What's new in SafeLinx 1.3?
HCL SafeLinx 1.3 introduces the following new functionality.
- Removed support for FlexNet license server. For information on the fixes in it, see the HCL SafeLinx 1.3 Release Notes.
- SafeLinx as a reverse proxy for HCL Verse You can configure SafeLinx to function as a reverse proxy for HCL Verse to provide failover and load balancing. For more information, see Configuring SafeLinx as a reverse proxy for Verse high availability.
-
Support for SNI SafeLinx now supports the Server Name Indication (SNI) extension to TLS whereby a client indicates which host name it is attempting to connect to at the start of the TLS handshake. When you consolidate multiple HTTP services to listen on one external IP address and port, SNI allows each service to have its own X.509 certificate and other TLS attributes. In prior releases, SafeLinx used the Host name in the HTTP header to determine the host to connect to, which did not allow for service-specific X.509 certificates and TLS attributes.
Your current HTTP services configuration continues to work without modification.
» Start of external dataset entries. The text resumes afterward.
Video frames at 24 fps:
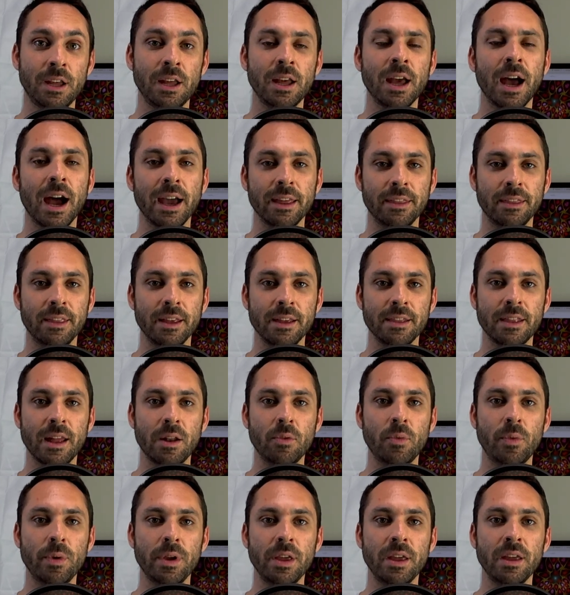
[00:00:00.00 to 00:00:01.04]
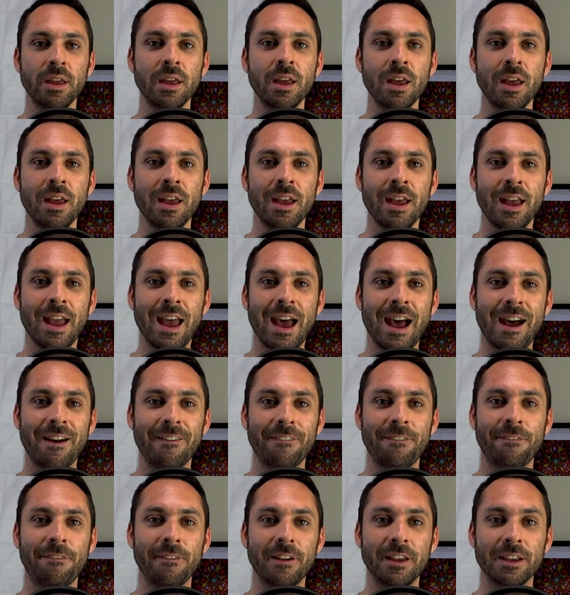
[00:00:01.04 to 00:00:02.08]
I think that we
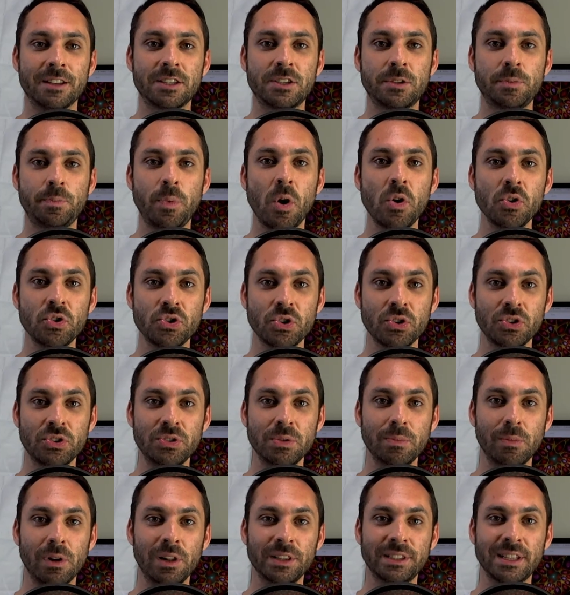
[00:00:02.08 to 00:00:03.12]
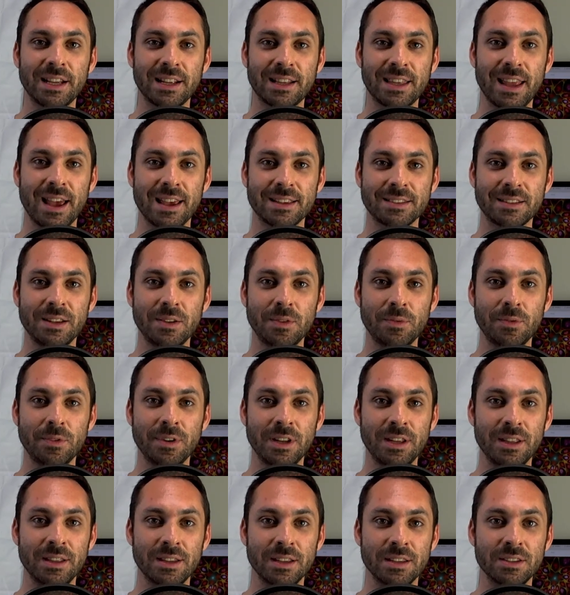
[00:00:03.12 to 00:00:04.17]
have exposure to multitasking
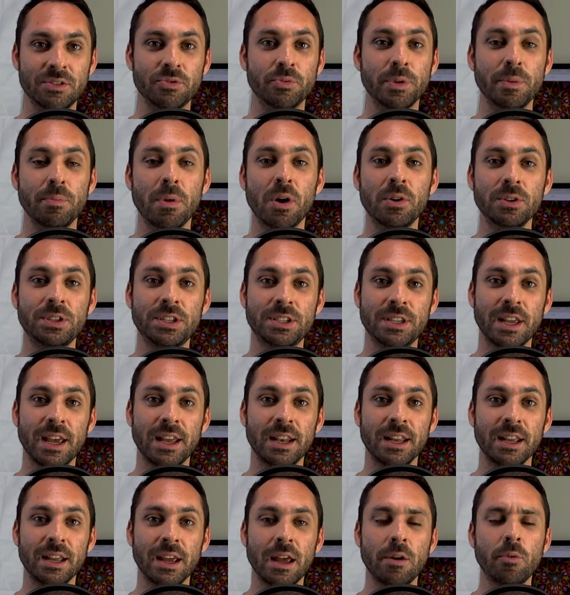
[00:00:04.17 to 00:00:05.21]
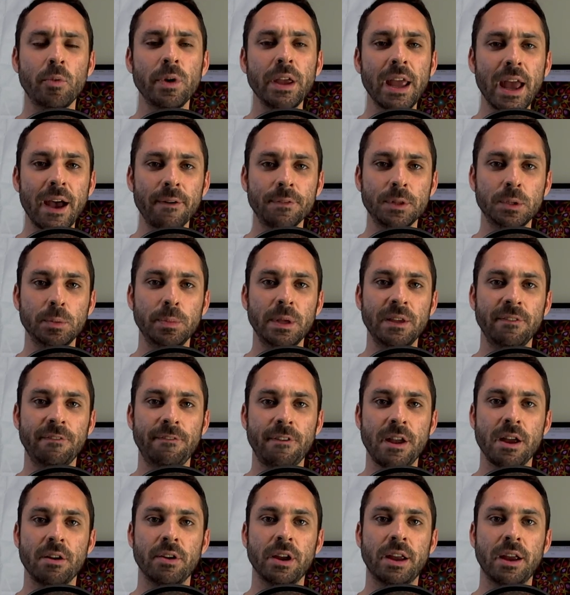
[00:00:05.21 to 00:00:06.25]
in this remote setting, and we have to be
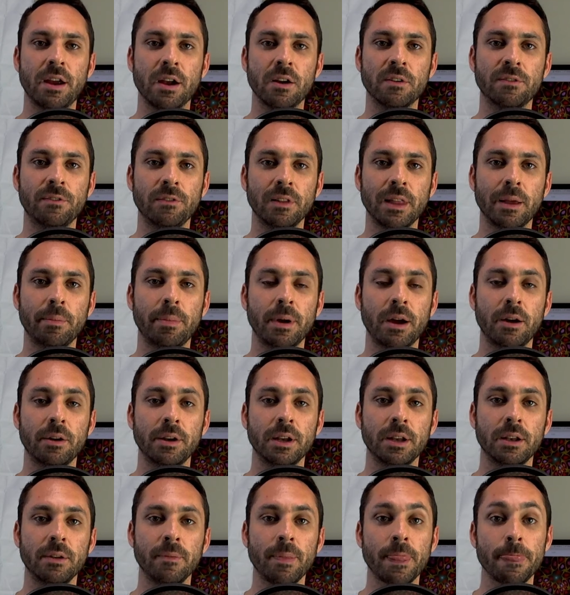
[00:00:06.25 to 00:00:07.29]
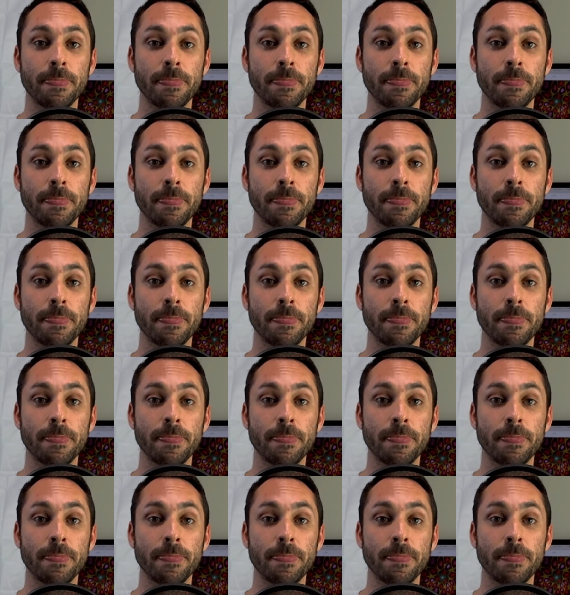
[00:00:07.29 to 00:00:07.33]
very careful about it.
You now have the option to configure X.509 certificates and TLS attributes separately for HTTP services that share one IP address and port.
For more information, see Consolidation of multiple HTTP access services under one IP address.
- Access manager binding to one IP address and port number You can configure the access manager to bind to a specific IP address and port number when connecting to the SafeLinx Administrator. For more information, see Configuring the access manager to bind to a specific IP address.
- "No authentication required" rule for HTTP services You can now configure
an HTTP service to use a "No authentication required" rule that defines a server
path that doesn't require authentication. SafeLinx allows anonymous access for
any requests that begin with the path specified in the rule. This rule is
defined using the NOAUTH keyword.
For example, to allow anonymous access to any request on the server myserver.internal.com that begins with /path/open/, specify the following rule:
NOAUTH https://myserver.internal.com/path/open
This type of rule should be used with caution. For security reasons, only one anonymous request is allowed per TLS socket.
For more information, see Configuring special access rules for application server URLs.
- SAML configuration change A new entry in config.yml
is required for SAML. This entry enables the session cookie for the Service
Provider function to flow without TLS. If you have an existing SAML
configuration, add the following entry to the
session
section of the config.yml file.session: cookie: secure: false
The config.example.yml file provided with SafeLinx includes this setting.